Aquele que “se apega à sua vida”, ou seja, aquele que quer estar bem, não quer ter compromissos, não quer se envolver com as situações exigentes, quer estar à margem da realidade que pede uma presença diferente, esse “perderá sua vida”. Que vida mais atrofiada quando se vive bem comodamente, bem tranquilo, bem instalado, bem relacionado politicamente, economicamente, socialmente.
Mas aquele que, por amor ao Reino, se desinstala, acompanha o povo, se solidariza com o sofrimento do pobre, encarna-se e faz sua a dor do outro esse “ganhará” a vida. Sua vida transformar-se-á em Vida. Libertam o mundo todos aqueles e aquelas que fazem de suas vidas uma doação, um oferecimento. Assim, se deixam atravessar por Deus, puro Dom de Si, Amor que não se reserva a Si mesmo.
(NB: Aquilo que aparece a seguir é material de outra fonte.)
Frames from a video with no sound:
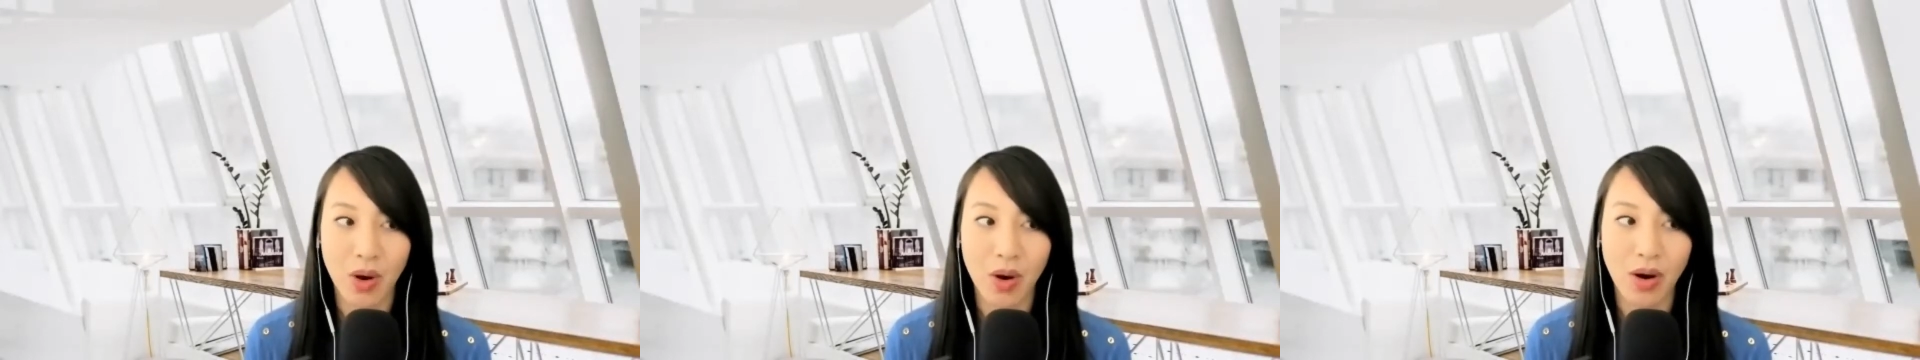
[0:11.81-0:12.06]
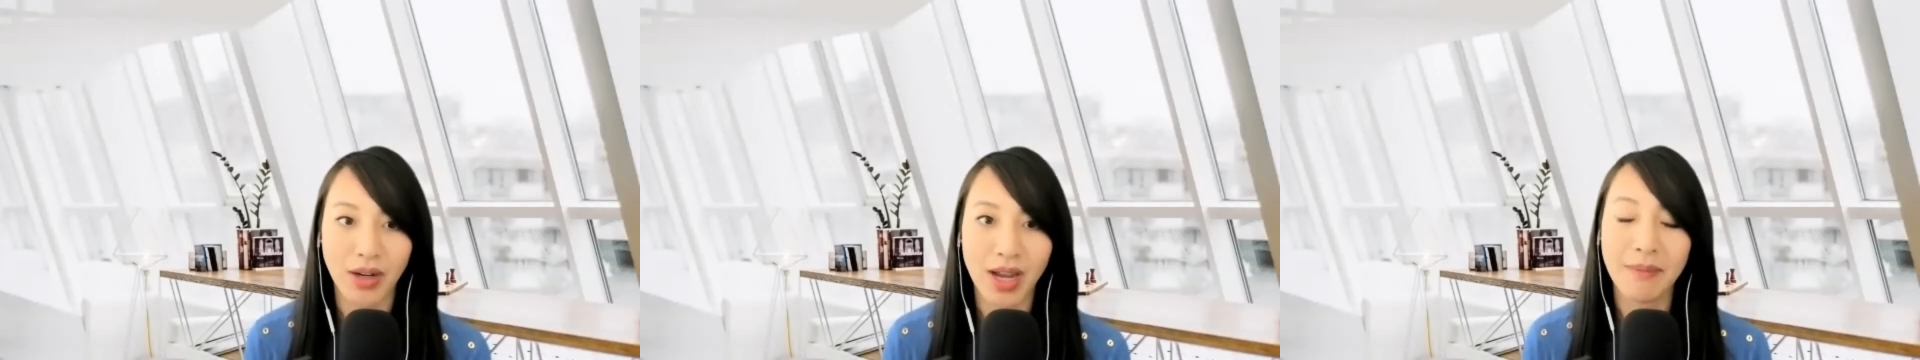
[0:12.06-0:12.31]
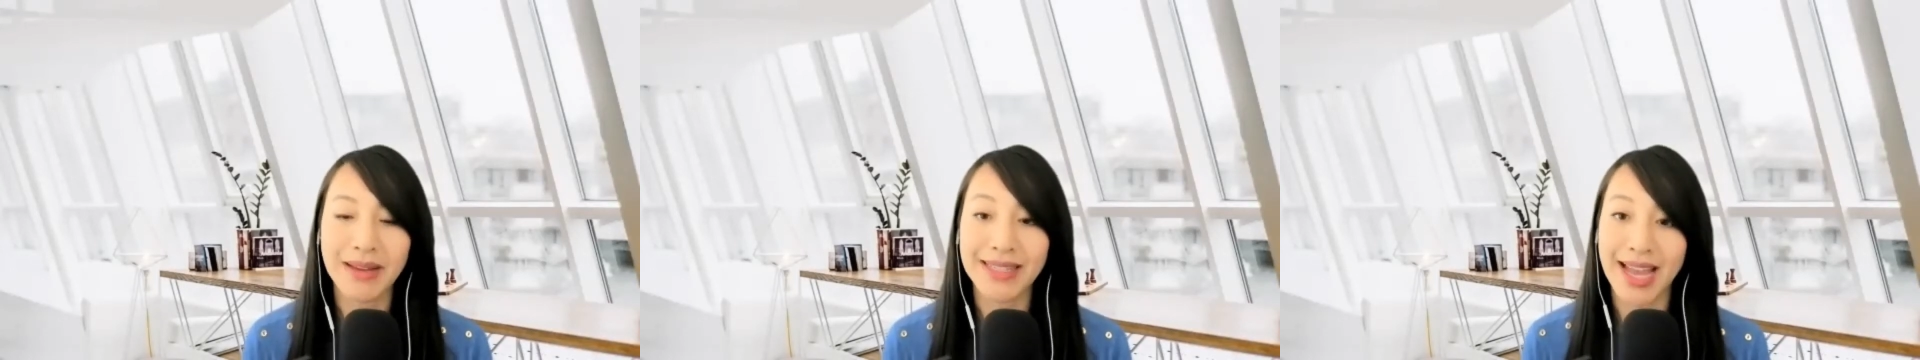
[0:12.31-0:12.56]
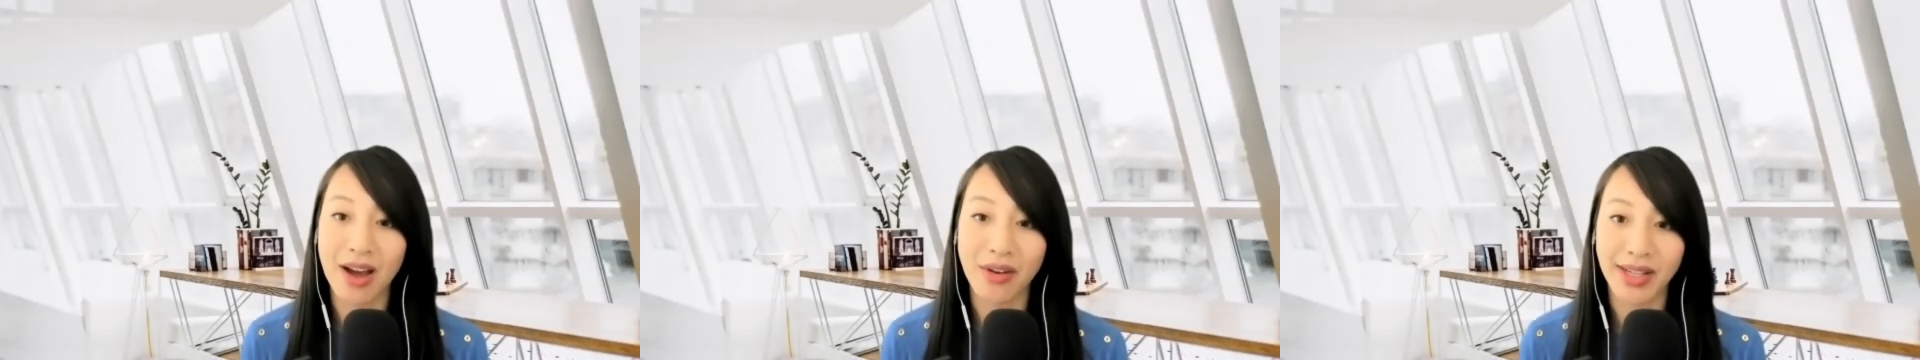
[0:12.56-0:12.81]
are coming
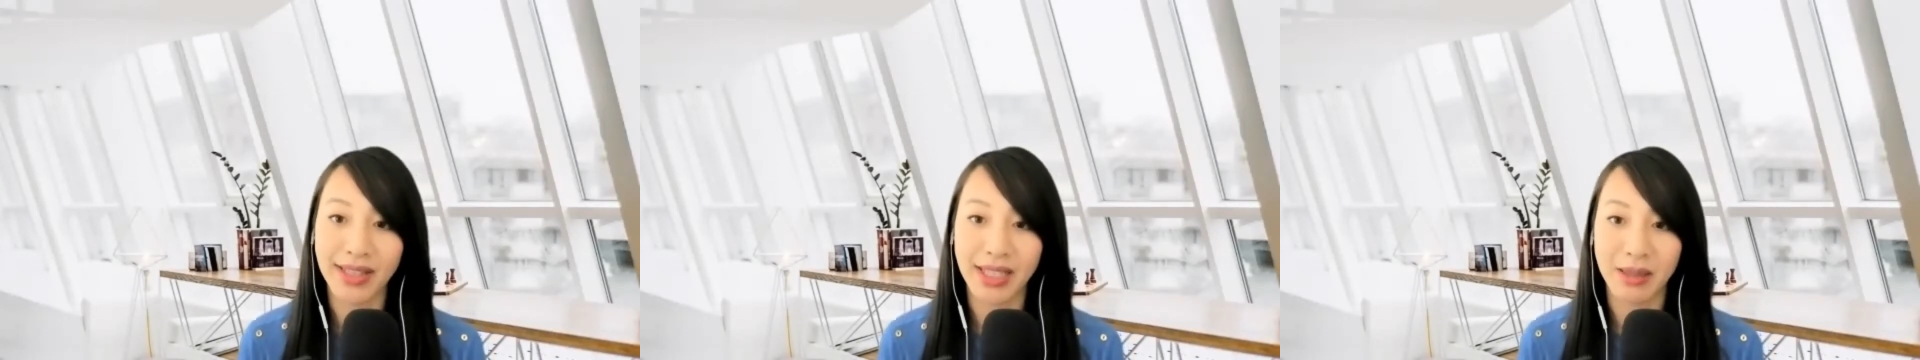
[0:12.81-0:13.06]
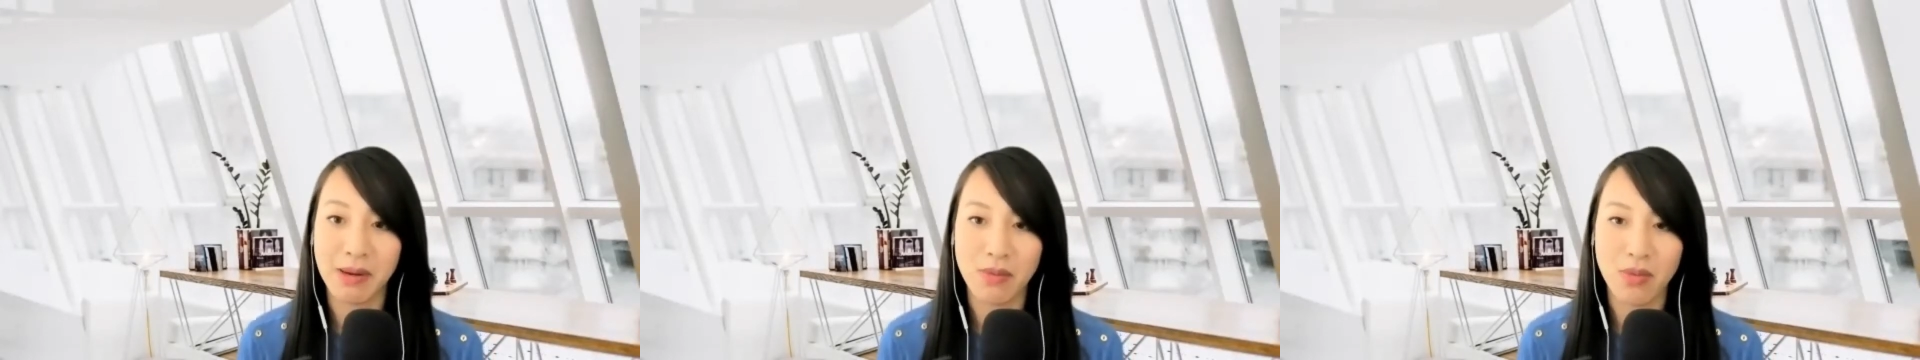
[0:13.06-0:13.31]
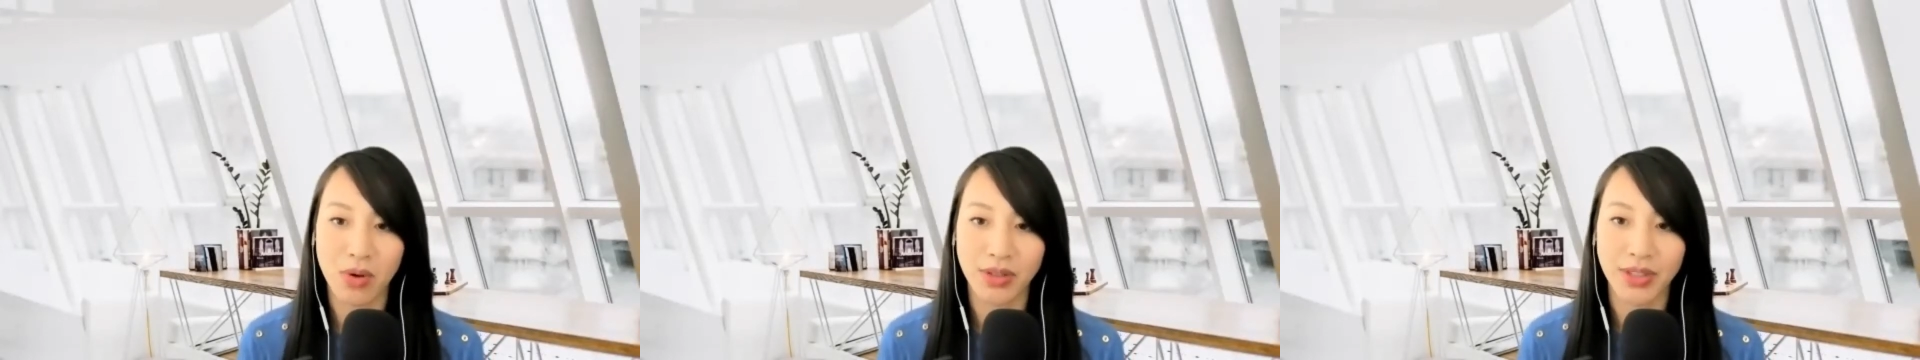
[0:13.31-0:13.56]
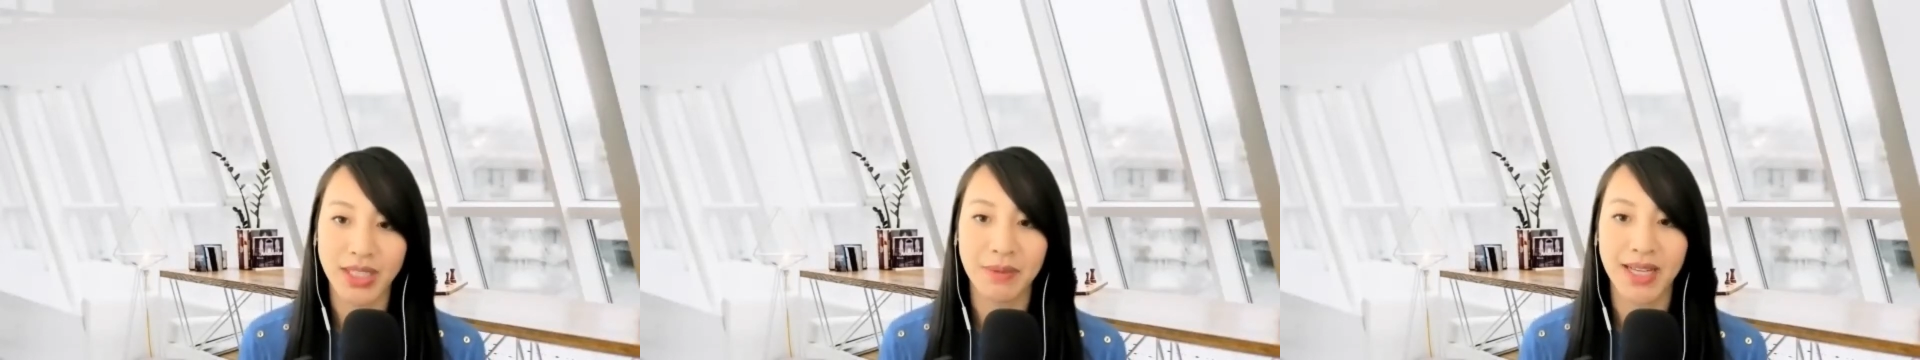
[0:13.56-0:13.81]
down a little bit more
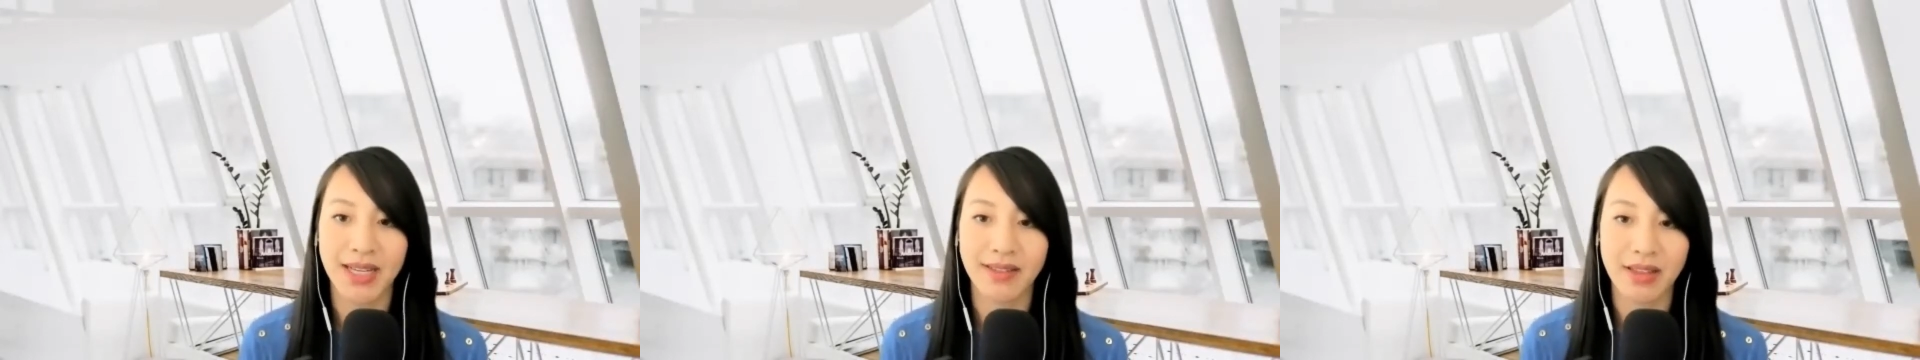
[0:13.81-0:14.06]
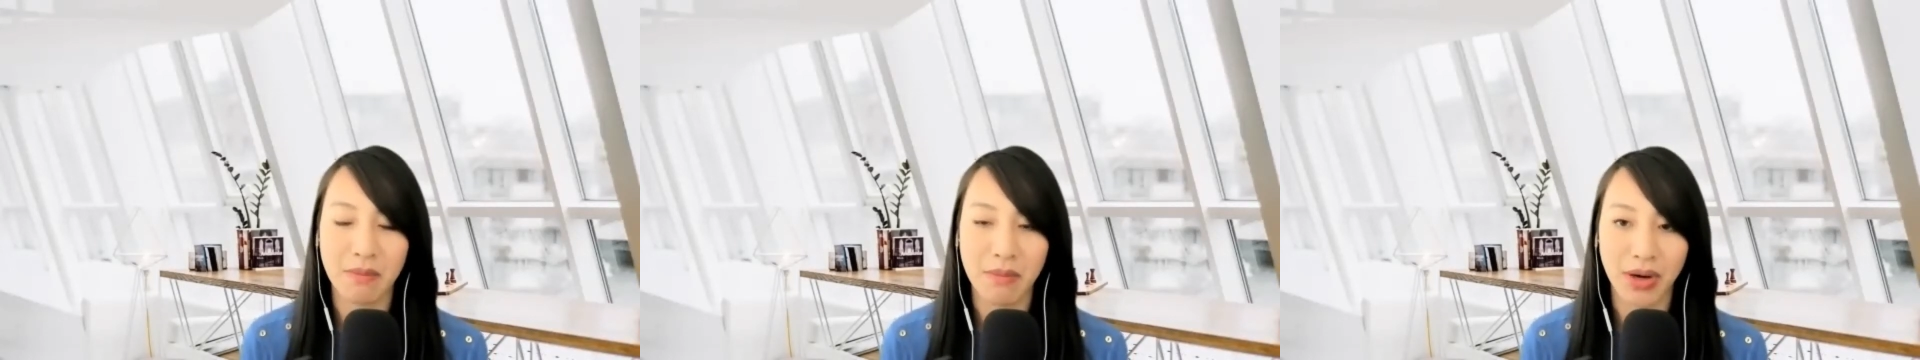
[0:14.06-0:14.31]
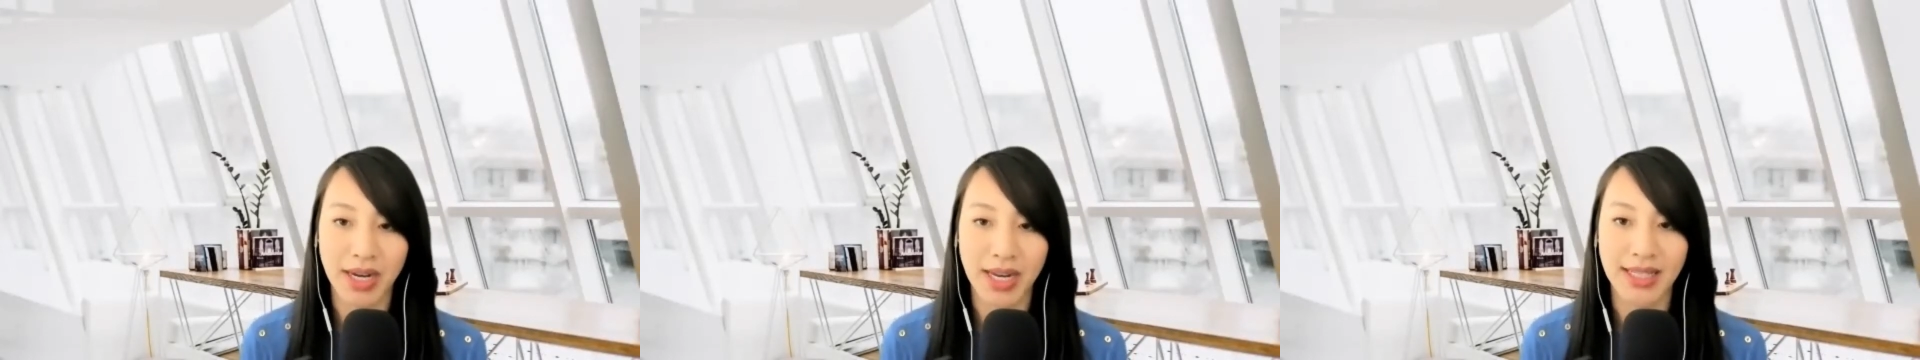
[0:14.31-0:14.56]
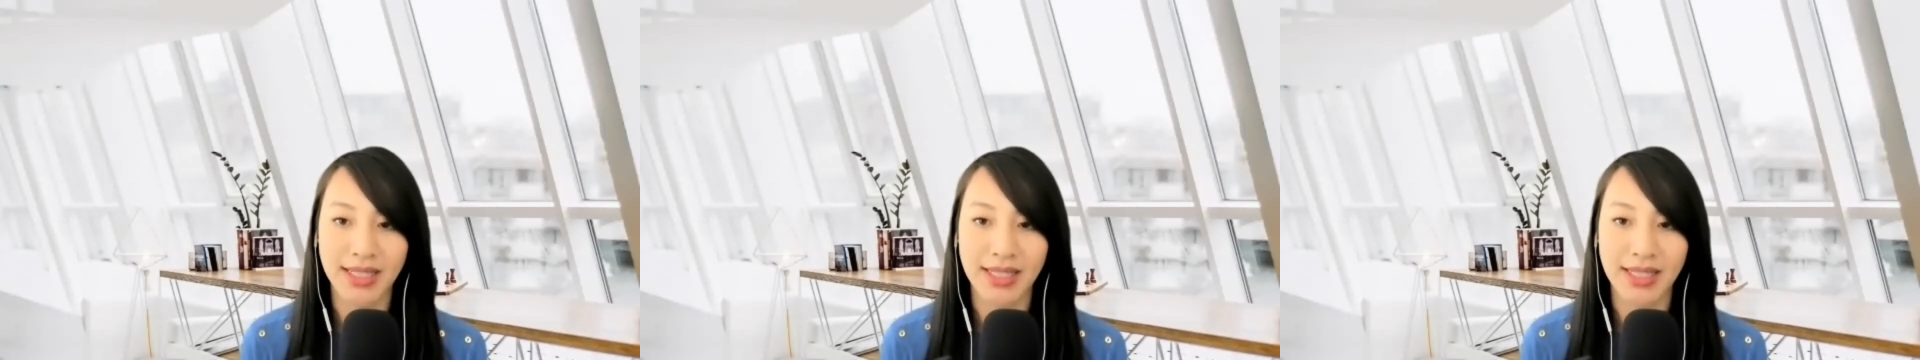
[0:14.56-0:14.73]
just because of the markets,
É gratificante fazer memória de tantos homens e mulheres que foram presenças de misericórdia e, à maneira de Jesus, consumiram suas vidas em favor da vida.
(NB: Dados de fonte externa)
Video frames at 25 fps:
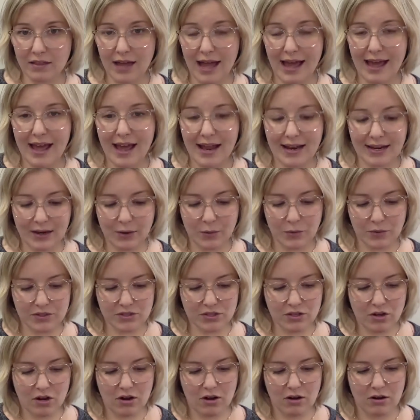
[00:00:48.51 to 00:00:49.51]
and it was
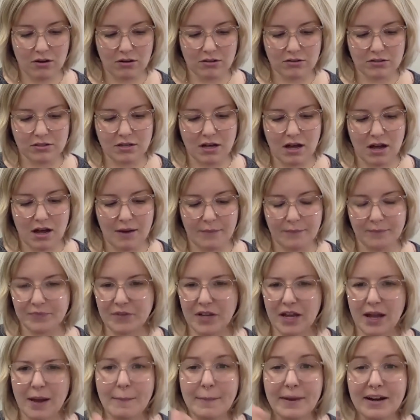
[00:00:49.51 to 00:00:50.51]
called
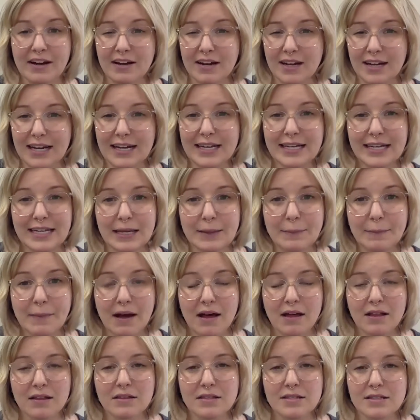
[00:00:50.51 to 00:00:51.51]
um, American Indian
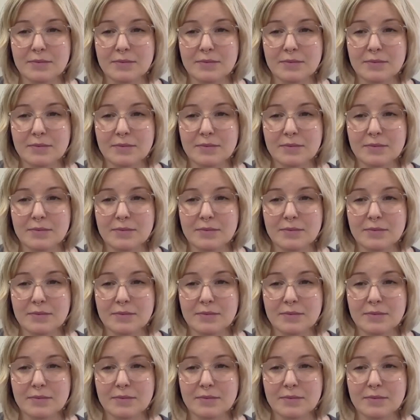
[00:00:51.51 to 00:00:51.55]
Month.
Histórias silenciosas de tantas pessoas que com seu compromisso ajudaram os outros a viver. Pessoas que revelaram a paixão por viver em pequenas paciências cotidianas, que entregaram suas vidas sem aparecer nas redes sociais, sem vozes que as proclamassem; foram como o fermento silencioso que se dissolve na massa para fazê-la crescer.
“Se o grão de trigo não morre”, ou seja, se o ser humano não faz de sua vida um dom para os outros, se ele não investe a sua vida em favor da vida, acaba perdendo-se a si mesmo. Esta é a mensagem radical deste quinto domingo da quaresma: “morrer de vida”, não de morte, morrer fazendo que outros vivam, numa efusão de amor. Trata-se de “morrer de tanto viver”, nas diferentes dimensões da vida: individual, familiar, comunitário, social. Esse é o sentido da Cruz cristã: não é cruz vazia, nem um “peso morto”. É perda que se converte em ganho.
Sabemos que, à medida que nosso ego aumenta, ele se distancia da vida dos outros e só se ocupa em conservar a sua, buscando saciar sua fome devoradora para conquistar, acumular, ser o centro…
Isso lhe faz perder a capacidade de assombrar-se e de deixar-se afetar pela alegria e pela dor dos outros. Tudo se converte em meio e instrumento para sua própria gratificação. O auge da afirmação de si mesmo se contrasta com a afirmação de Jesus, vista como aberração humana: “aquele que se apega à sua vida, perde-a”. Qual é a pérola de grande valor que se oculta nesta afirmação? Onde nos quer conduzir Jesus?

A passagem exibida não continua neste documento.